You’ll be part of a super-motivated DevOps team whose mission is to create new and awesome tools that will empower our development teams to do things in an automated and safer way. Whilst standardizing processes to ensure all development teams are aligned with each other.
What you'll do
- Plan upgrades of large, complex systems across a variety of environments, working closely with key staff across multiple sites.
- Manage technical releases including software deploys, de-risking deploys and change request reviews.
- Investigate and diagnose problems, assign or carry out code and deployment fixes, and keep documents up to date.
- Make workflow more efficient and the system more stable.
- Build and verify new servers, including tracking network changes.

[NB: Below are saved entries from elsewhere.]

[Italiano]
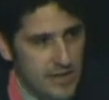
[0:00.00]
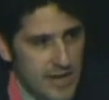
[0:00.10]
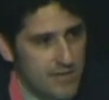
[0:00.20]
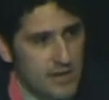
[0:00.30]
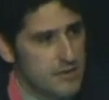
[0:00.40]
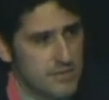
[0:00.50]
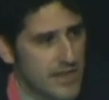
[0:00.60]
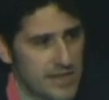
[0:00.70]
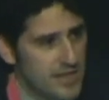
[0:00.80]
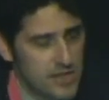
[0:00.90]
nei,
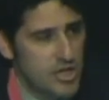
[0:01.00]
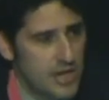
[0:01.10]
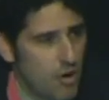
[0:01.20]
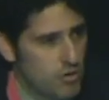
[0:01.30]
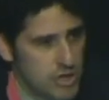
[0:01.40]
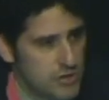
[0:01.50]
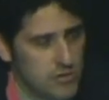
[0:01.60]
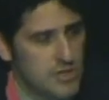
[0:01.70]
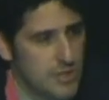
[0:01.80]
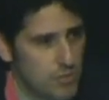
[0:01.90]
dai, dai ginecologi che
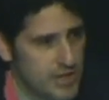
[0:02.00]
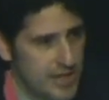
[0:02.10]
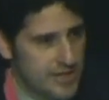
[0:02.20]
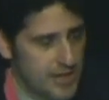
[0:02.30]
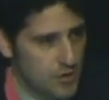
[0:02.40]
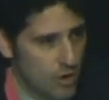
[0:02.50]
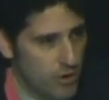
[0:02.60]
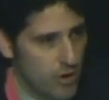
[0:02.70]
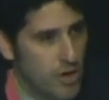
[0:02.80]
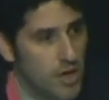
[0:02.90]
sono distribuiti nel
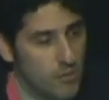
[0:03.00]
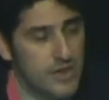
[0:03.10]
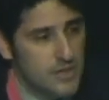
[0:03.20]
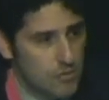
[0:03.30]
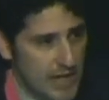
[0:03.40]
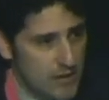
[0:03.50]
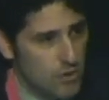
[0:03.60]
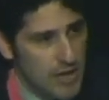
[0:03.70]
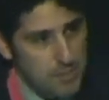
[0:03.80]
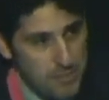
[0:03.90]
territorio. Questo è un
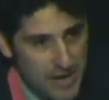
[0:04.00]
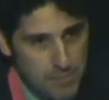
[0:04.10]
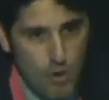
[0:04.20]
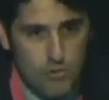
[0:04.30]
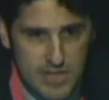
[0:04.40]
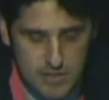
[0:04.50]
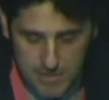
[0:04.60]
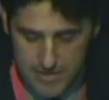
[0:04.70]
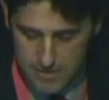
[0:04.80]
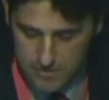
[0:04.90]
dato che per molti
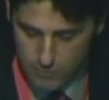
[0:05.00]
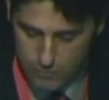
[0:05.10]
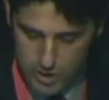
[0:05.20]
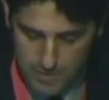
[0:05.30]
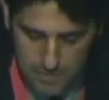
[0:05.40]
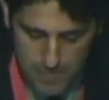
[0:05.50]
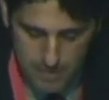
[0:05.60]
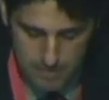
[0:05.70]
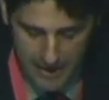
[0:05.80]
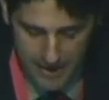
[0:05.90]
aspetti sfugge.
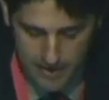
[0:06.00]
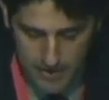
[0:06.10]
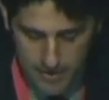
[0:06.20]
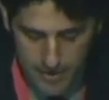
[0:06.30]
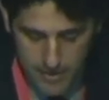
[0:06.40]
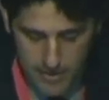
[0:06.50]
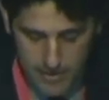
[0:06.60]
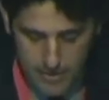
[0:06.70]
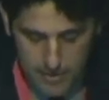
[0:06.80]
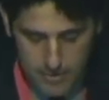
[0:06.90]
Bene.
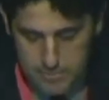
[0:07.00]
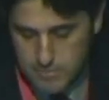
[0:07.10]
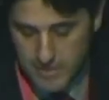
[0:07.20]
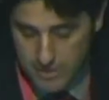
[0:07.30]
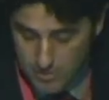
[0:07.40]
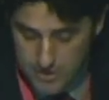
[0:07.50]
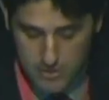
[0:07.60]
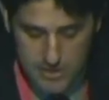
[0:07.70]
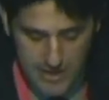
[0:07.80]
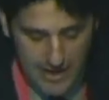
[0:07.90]
Eh,
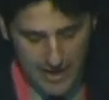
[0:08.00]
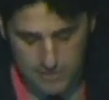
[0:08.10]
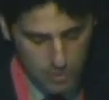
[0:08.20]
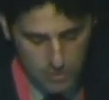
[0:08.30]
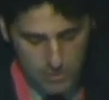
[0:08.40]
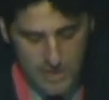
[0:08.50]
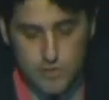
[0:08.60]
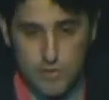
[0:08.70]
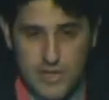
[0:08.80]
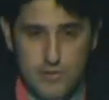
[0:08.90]
l'endometriosi tra l'altro non è
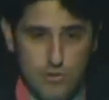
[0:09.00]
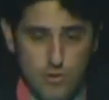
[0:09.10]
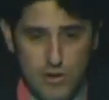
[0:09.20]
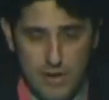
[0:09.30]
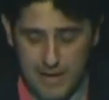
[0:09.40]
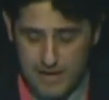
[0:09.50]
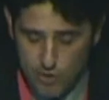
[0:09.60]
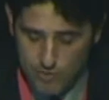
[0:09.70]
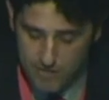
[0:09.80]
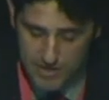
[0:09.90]
soltanto dolore
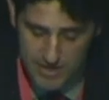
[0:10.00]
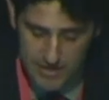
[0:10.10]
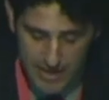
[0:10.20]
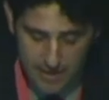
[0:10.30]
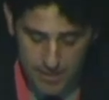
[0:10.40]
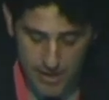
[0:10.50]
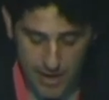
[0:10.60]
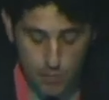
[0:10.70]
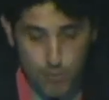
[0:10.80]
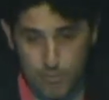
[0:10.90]
pelvico e infertilità,
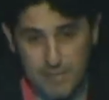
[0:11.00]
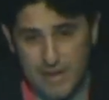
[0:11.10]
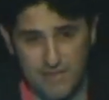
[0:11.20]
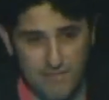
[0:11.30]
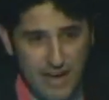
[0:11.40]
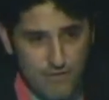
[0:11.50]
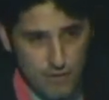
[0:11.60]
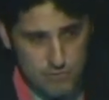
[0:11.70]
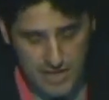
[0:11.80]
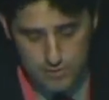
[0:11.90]
è un problema che va
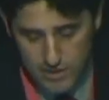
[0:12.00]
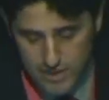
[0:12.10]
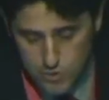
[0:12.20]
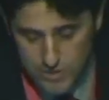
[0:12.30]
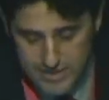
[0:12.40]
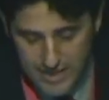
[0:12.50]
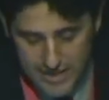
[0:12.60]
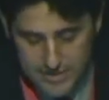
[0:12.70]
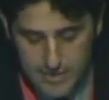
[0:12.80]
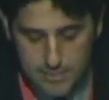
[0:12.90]
affrontato nella sua
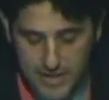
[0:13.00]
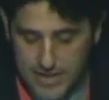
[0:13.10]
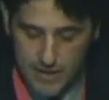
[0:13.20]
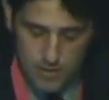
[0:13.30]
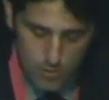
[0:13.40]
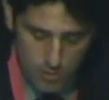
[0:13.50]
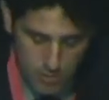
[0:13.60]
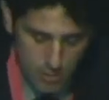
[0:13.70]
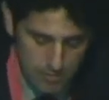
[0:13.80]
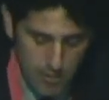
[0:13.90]
interezza perché
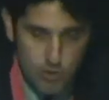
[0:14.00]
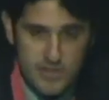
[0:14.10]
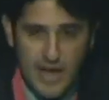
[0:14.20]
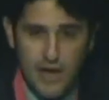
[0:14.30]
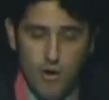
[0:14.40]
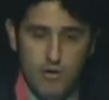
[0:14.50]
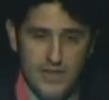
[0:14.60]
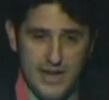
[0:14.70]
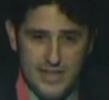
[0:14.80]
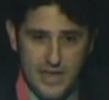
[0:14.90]
comporta,
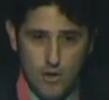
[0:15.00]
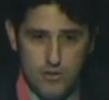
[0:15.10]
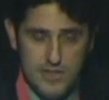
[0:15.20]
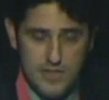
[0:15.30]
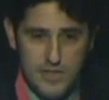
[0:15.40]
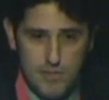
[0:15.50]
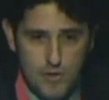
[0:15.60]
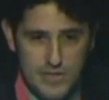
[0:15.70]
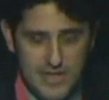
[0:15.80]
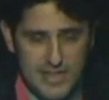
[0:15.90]
oltre che dei costi di
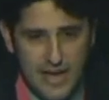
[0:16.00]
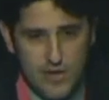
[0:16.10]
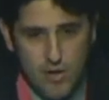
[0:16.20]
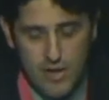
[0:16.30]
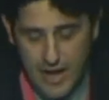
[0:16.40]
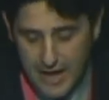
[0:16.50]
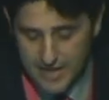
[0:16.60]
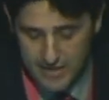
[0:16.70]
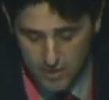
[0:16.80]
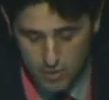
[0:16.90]
tipo sanitario,
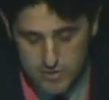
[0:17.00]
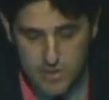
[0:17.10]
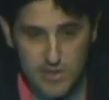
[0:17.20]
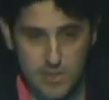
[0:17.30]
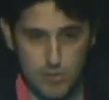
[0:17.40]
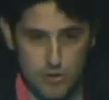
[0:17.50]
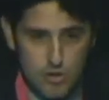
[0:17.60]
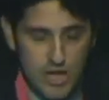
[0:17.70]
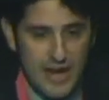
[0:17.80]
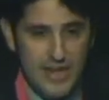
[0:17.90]
anche dei costi di tipo
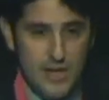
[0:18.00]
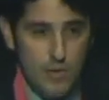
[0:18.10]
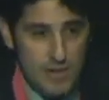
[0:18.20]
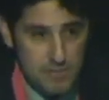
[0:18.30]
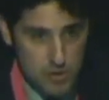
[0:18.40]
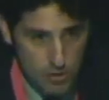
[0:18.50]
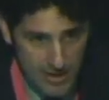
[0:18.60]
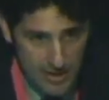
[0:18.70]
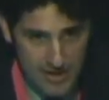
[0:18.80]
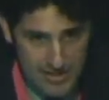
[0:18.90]
sociale dei quali
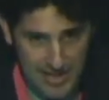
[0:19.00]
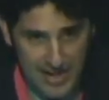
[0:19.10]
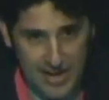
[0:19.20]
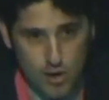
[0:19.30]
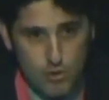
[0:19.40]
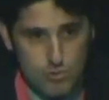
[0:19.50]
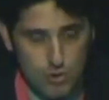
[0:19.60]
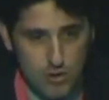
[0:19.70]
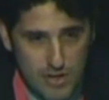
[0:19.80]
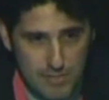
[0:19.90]
bisogna tenere
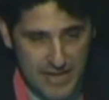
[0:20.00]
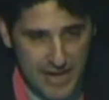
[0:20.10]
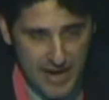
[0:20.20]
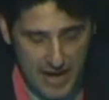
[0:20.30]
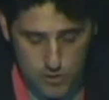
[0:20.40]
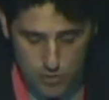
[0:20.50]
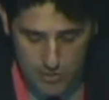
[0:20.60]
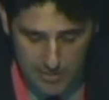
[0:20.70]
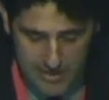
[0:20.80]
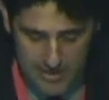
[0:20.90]
conto in maniera
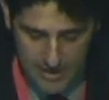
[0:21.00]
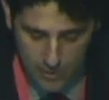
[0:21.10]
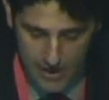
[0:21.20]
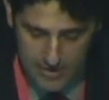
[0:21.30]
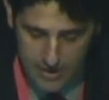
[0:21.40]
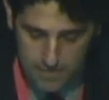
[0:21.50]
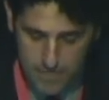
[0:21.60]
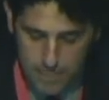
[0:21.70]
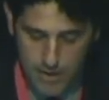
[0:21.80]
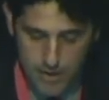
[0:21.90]
assolutamente adeguata.
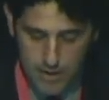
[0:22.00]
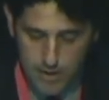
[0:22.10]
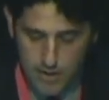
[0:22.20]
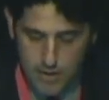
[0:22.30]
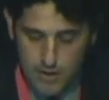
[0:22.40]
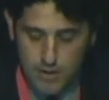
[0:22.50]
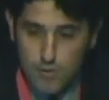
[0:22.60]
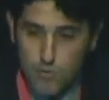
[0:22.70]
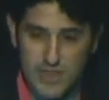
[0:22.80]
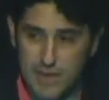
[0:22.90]

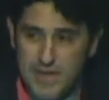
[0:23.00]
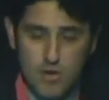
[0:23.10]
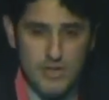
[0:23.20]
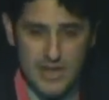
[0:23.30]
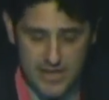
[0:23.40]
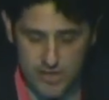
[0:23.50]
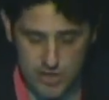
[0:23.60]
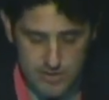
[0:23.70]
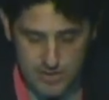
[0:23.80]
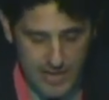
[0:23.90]
Eh, quindi emergono delle
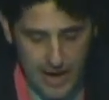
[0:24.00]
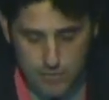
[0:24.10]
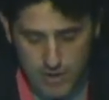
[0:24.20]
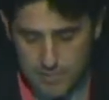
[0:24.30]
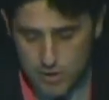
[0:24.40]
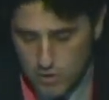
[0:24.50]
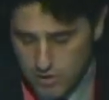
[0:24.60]
necessità, un rapido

- Build tools for automate, simplify and de-risk processes.
- Work with bleeding-edge tools and technologies.
- Administer more than 50 Kubernetes clusters with hundreds of services.
What you'll bring
- Familiar with containerization (Docker, rkt) and virtualization (VMWare, Vagrant, VirtualBox) technologies.
- Strong experience working with Kubernetes clusters and observability tools such as Kibana, Logstash, Prometheus and Grafana. Familiar with Service Mesh, ideally using Istio.
- Knowledge in Public and Private clouds: Google Cloud Platform, AWS, Azure, OpenStack, VMWare.
- Experience with HashiCorp stack: Terraform, Consul and Vault. Ability to understand and implement Infrastructure-as-Code principles.
- A strong and deep level of understanding of Continuous Integration and Deployment concepts and tools, including SCMs (Git, Subversion), CI servers (Bamboo, Jenkins), build tools (Maven, Gradle), binary repositories (Nexus, Artifactory) and code quality tools (SonarQube). Experience with the Atlassian stack is desirable.
- Strong knowledge around platform automation technologies, such as Puppet and Ansible. Experience with AWX is a plus.
- Good level of understanding regarding database administration, including but not limited to, Cassandra, Neo4j and ElasticSearch as well as the traditional ones (MySQL, Oracle, etc).
- Equipped with basic programming know-how – including an understanding of code and coding concepts – plus advanced knowledge of scripting languages (Bash, Python, Perl, Ruby...). Knowledge in Django framework is a plus.
- Familiar with software development, including concepts, current technologies and frameworks.
- A talented Linux administrator who knows about network diagnostics and services.
- Basic knowledge in Windows systems administration and investigation, with expertise that covers Event log and Services.
- Flexible enough to meet tight deadlines and driven to deliver to strict SLAs.